Data entries
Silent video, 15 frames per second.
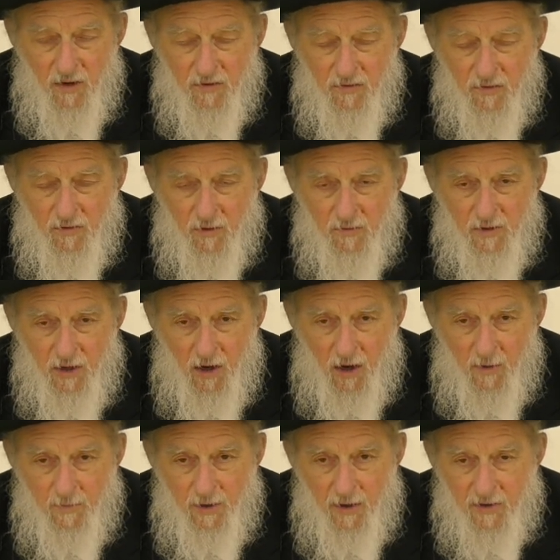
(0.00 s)
us to serve in the
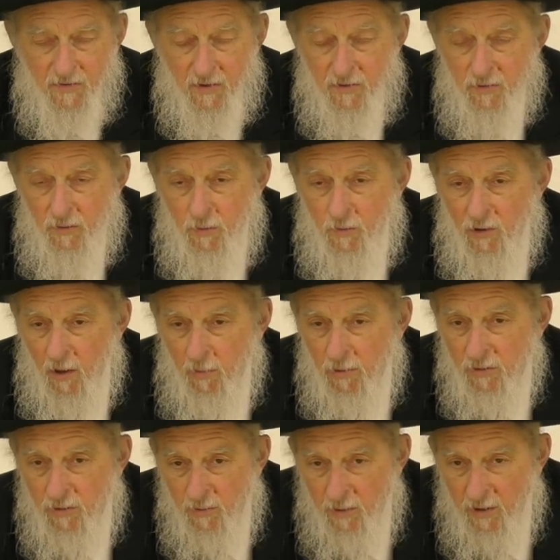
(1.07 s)
army, you're asking us to do double
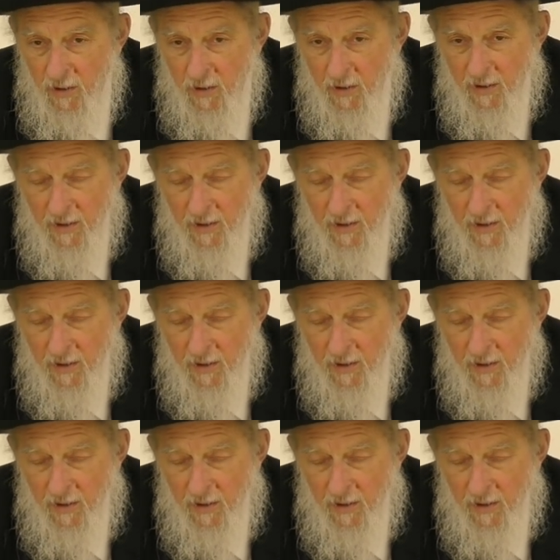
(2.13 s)
duty.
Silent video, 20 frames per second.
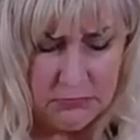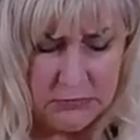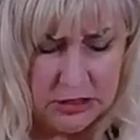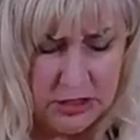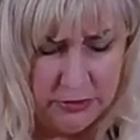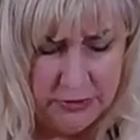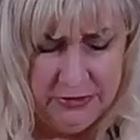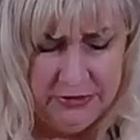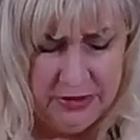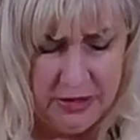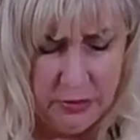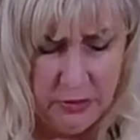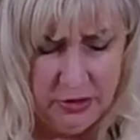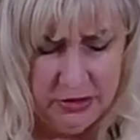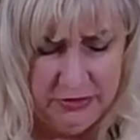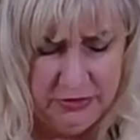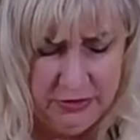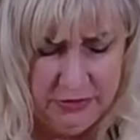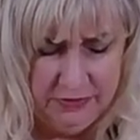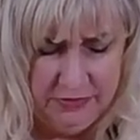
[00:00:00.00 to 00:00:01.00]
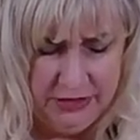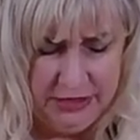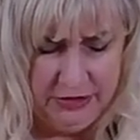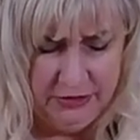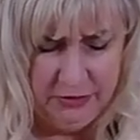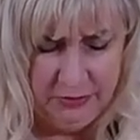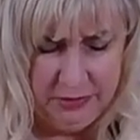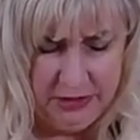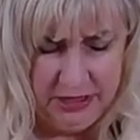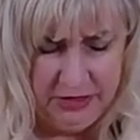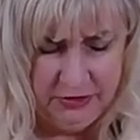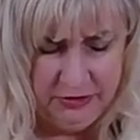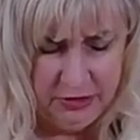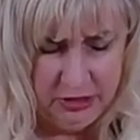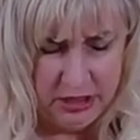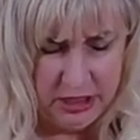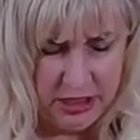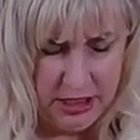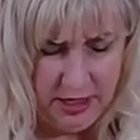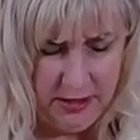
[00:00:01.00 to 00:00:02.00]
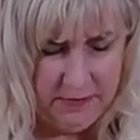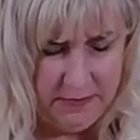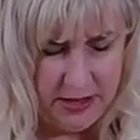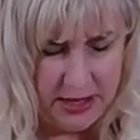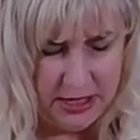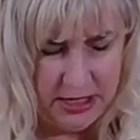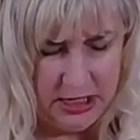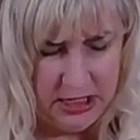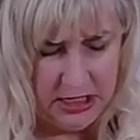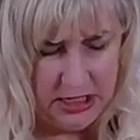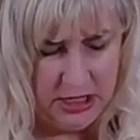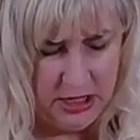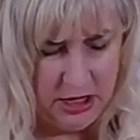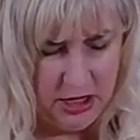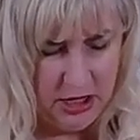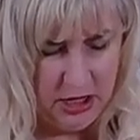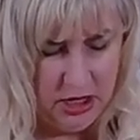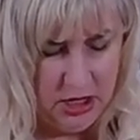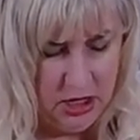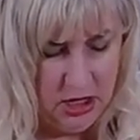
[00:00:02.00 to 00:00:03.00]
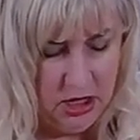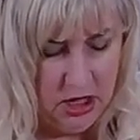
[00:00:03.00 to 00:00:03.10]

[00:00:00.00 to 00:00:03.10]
I always say once you're finished because you're going to come back in here.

→ Work to be completed
Could you output every record above exactly as written, leaving out the pictures?

→ Solution to this task
Silent video, 15 frames per second.
(0.00 s)
us to serve in the
(1.07 s)
army, you're asking us to do double
(2.13 s)
duty.
Silent video, 20 frames per second.
[00:00:00.00 to 00:00:01.00]
[00:00:01.00 to 00:00:02.00]
[00:00:02.00 to 00:00:03.00]
[00:00:03.00 to 00:00:03.10]

[00:00:00.00 to 00:00:03.10]
I always say once you're finished because you're going to come back in here.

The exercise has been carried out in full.